То ли у неё давно не было мужчины, то ли француз оказался мастером своего дела, но она как-то вся потерялась в ощущениях. Заблудилась в эмоциях. Растворилась в удовольствиях – ярких, как салют, и сладких, как шампанское. Она даже назвала своего любовника «плотник» – в том смысле, что он прекрасен в плотских утехах.
В конце концов они просто рухнули на кровать, испещрённую измятыми подушками, десять раз перевёрнутым и завёрнутым одеялом на задранной простыне любовного боя. Француз, в лучших традициях настоящего кавалера, не заснул и не отвернулся – он продолжал поглаживать свою клиентку и, тяжело дыша, тараторил непонятную, но такую приятную женскому уху белиберду.
Он что-то говорил и шептал, восклицал и озвучивал мысли вслух, мечтательно что-то предлагал и, не получив ответа, философски рассуждал и жестикулировал руками. Его довольная клиентка настолько расслабилась, что даже забыла о своём сыне. Он напомнил о себе сам. Точнее, сначала напомнила его подруга, а затем, под маршеобразный стук кровати, и он сам – мама даже покраснела!
Конечно, она уже прильнула к замочной скважине. И обнаружила там такой же беспорядок, как и у себя в номере. Объекты наблюдения лежали обнявшись. Лёва тяжело дышал, как если бы поднялся на коляске по крутому склону. Стефания блаженно улыбалась, положив тонкую ладонь ему на грудь. Поначалу они просто обнимались. Но спустя пару минут, поняла мама, её герой повторит полученный опыт, а она сможет-таки увидеть это своими глазами!
У её француза оказалось другое мнение на этот счёт. И в конце счастливая женщина поняла, откуда появилось высказывание: история повторяется дважды. Она бы так и лежала, вся, в хорошем смысле, уничтоженная, растёртая в порошок эмоций, но её гость вдруг засобирался. Он привстал на локте, что-то залопотал на своём картаво-совратительном наречии и приложил указательный палец к запястью левой руки.
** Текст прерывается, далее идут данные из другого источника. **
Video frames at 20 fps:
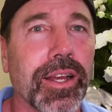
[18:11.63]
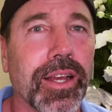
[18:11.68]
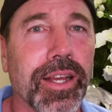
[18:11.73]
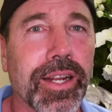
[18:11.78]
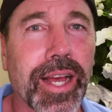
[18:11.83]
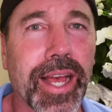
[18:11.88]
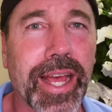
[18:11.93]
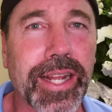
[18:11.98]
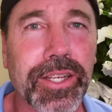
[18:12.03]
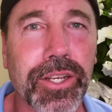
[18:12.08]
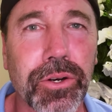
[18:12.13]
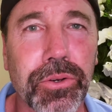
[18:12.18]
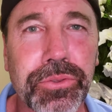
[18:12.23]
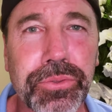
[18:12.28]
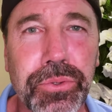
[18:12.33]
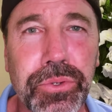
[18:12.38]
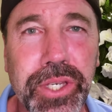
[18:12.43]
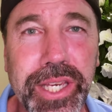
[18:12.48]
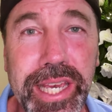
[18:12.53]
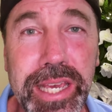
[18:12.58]
and I had to go
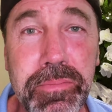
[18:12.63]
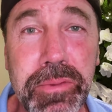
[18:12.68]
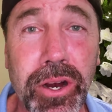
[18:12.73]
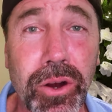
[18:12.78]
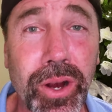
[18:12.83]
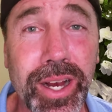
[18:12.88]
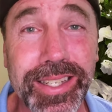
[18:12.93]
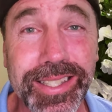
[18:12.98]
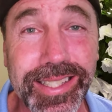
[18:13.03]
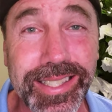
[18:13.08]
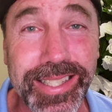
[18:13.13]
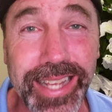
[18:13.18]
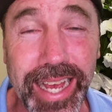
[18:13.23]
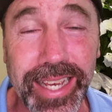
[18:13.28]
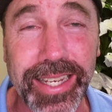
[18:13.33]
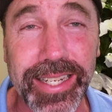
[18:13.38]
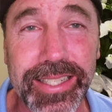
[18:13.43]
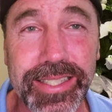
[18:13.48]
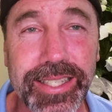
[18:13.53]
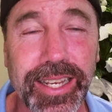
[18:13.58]
through chemo a
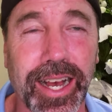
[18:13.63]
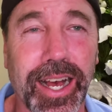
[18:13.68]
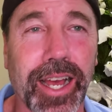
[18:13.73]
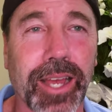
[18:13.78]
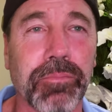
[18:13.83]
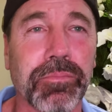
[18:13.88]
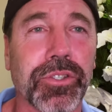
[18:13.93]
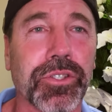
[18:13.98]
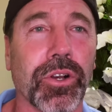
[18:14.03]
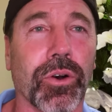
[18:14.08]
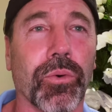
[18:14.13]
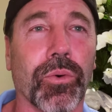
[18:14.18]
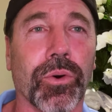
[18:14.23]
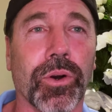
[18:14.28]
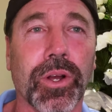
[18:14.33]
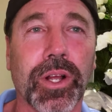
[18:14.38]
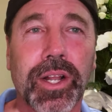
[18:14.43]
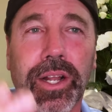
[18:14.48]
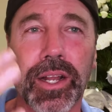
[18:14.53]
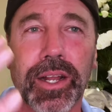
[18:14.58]
2nd time.
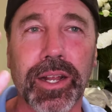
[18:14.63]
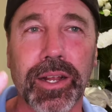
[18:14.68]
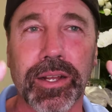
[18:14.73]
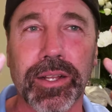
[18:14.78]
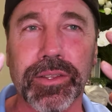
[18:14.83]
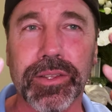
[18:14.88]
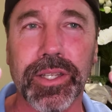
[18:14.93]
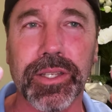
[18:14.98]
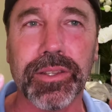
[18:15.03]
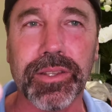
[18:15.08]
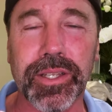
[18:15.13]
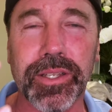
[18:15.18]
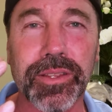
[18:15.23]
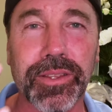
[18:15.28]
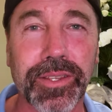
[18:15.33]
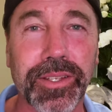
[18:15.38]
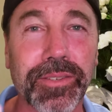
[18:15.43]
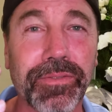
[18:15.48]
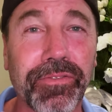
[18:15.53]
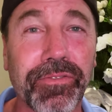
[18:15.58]
So
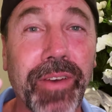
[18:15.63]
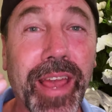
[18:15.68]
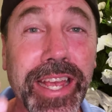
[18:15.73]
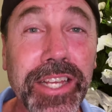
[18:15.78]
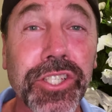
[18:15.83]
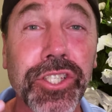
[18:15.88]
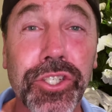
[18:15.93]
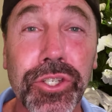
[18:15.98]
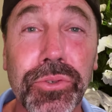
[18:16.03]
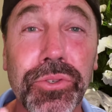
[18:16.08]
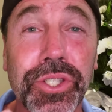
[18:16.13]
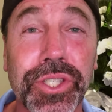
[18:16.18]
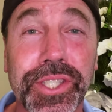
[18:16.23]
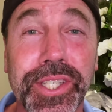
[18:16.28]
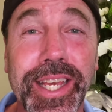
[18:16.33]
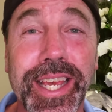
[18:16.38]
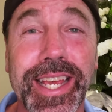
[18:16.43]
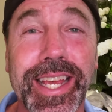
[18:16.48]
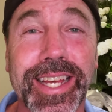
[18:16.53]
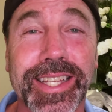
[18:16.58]
the face you
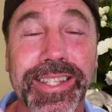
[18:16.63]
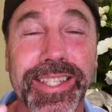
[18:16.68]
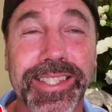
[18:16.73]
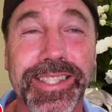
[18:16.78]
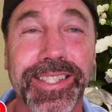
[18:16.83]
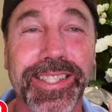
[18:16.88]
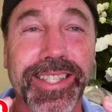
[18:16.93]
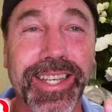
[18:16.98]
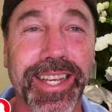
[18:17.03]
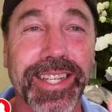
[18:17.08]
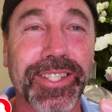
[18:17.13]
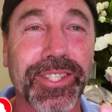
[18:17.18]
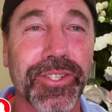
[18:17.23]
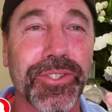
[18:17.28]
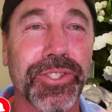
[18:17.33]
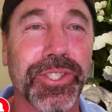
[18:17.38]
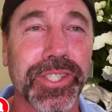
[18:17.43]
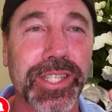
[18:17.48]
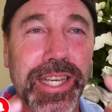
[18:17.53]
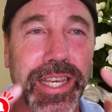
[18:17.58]
see and the skin
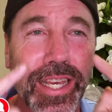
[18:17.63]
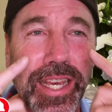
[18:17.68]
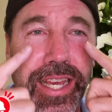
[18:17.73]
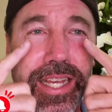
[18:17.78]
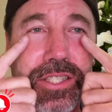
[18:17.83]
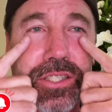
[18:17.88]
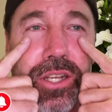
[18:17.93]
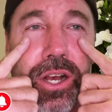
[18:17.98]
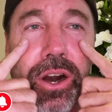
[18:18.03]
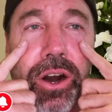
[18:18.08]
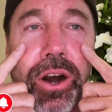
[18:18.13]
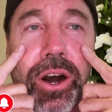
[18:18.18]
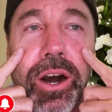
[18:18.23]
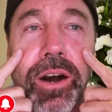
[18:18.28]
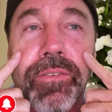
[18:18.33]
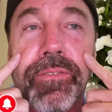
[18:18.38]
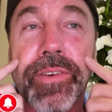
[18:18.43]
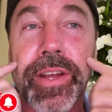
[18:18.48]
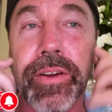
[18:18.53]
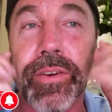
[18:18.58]
you see, it's
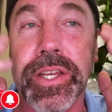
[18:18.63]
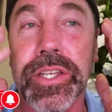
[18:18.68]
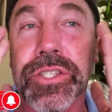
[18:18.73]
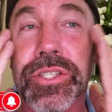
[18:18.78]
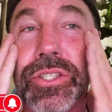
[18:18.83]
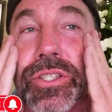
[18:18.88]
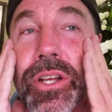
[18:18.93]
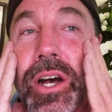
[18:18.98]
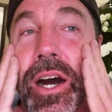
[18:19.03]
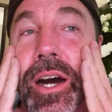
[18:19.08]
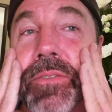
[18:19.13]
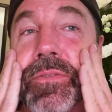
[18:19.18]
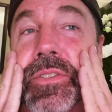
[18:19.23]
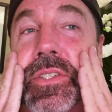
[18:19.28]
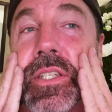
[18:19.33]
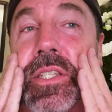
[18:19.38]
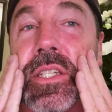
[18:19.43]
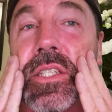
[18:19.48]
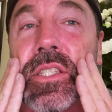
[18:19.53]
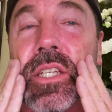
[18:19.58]
all very soft
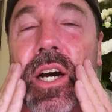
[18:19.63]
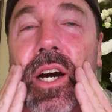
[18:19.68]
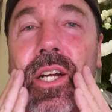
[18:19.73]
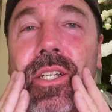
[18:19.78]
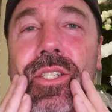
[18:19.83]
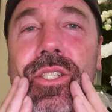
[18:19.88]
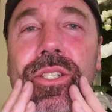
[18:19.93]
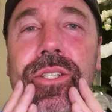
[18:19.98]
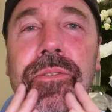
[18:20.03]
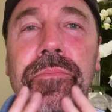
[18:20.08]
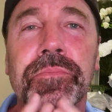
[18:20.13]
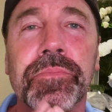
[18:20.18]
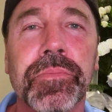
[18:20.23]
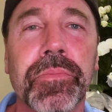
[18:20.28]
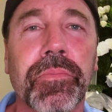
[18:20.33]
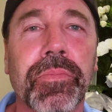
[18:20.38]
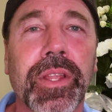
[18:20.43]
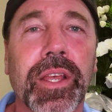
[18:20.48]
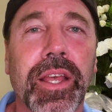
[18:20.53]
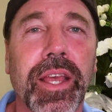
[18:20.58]
to the touch.
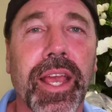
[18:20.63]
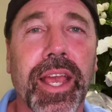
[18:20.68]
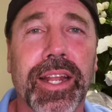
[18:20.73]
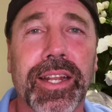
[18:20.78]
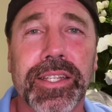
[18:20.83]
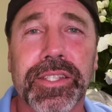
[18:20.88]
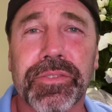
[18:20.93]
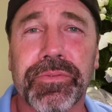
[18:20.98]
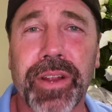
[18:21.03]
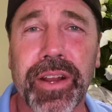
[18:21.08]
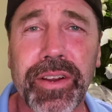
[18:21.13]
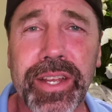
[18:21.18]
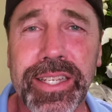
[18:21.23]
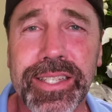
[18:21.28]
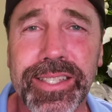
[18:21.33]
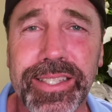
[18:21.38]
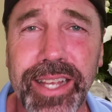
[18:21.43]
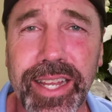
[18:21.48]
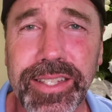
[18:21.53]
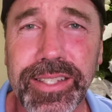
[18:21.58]
And it's very
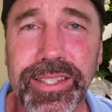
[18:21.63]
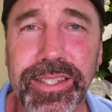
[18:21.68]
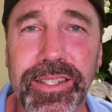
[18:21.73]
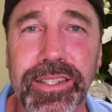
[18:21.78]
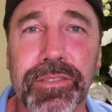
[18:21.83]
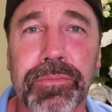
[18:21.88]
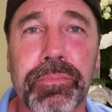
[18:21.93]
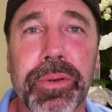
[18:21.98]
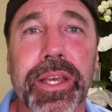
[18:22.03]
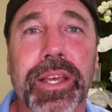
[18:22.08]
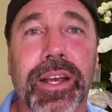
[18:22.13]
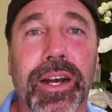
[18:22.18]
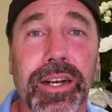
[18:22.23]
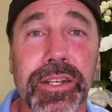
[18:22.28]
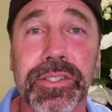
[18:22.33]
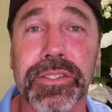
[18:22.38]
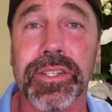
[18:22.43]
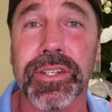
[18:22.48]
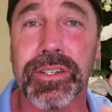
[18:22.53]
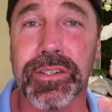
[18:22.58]
sensitive
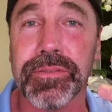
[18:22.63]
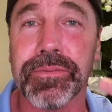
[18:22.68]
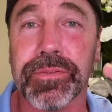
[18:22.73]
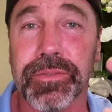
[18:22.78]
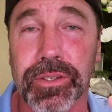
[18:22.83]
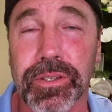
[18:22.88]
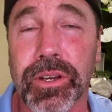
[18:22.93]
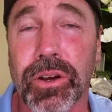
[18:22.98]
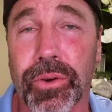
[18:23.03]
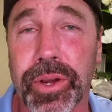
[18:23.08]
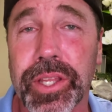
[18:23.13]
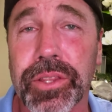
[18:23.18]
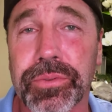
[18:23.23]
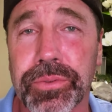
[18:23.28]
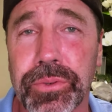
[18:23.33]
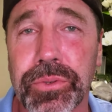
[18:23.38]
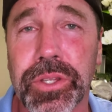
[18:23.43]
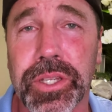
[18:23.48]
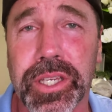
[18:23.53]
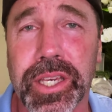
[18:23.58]
because of going
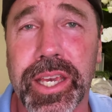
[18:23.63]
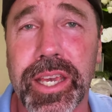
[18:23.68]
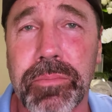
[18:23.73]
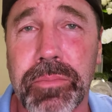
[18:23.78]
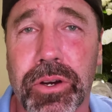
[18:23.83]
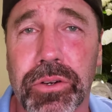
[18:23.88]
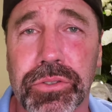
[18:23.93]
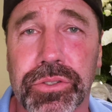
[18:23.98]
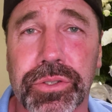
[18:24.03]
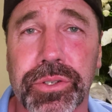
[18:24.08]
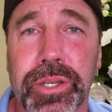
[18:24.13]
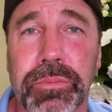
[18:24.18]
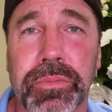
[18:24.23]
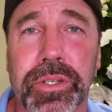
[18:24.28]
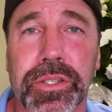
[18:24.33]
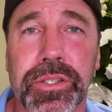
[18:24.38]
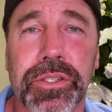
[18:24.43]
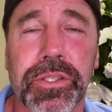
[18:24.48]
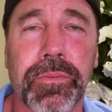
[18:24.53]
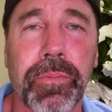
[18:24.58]
through the chemo
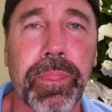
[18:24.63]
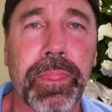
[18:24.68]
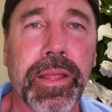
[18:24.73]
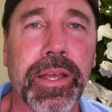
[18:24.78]
treatments.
«Время», – с грустью поняла женщина. И пусть она была осчастливлена и одарена, пусть она получила больше любви, чем за всю свою предыдущую жизнь, – она бы многое отдала, чтобы продлить это мгновение хотя бы минут на десять. Но увы.
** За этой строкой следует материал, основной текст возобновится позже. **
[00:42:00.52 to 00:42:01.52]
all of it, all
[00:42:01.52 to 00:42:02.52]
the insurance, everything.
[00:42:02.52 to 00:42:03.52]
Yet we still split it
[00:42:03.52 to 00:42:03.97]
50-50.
Мужчина по-армейски быстро оделся, но прежде чем уйти, повёл себя как настоящий рыцарь. Перед их ложем он встал на одно колено, поцеловал ей ручку и вдохновенно прощебетал что-то на своём птичьем парижском языке.
– И ты тоже ничего! – ответила женщина. – Ну, спасибо! Ступай!
И она отмахнулась от него, как графиня из древнего французского рода, движением, которым смахивают пыль с платья.
Рыцарь поклонился и вышел. Через минуту стало слышно, как открылась и закрылась дверь соседнего номера, после чего зацокали молоточки каблуков по коридору. Мама поняла, что пора возвращаться.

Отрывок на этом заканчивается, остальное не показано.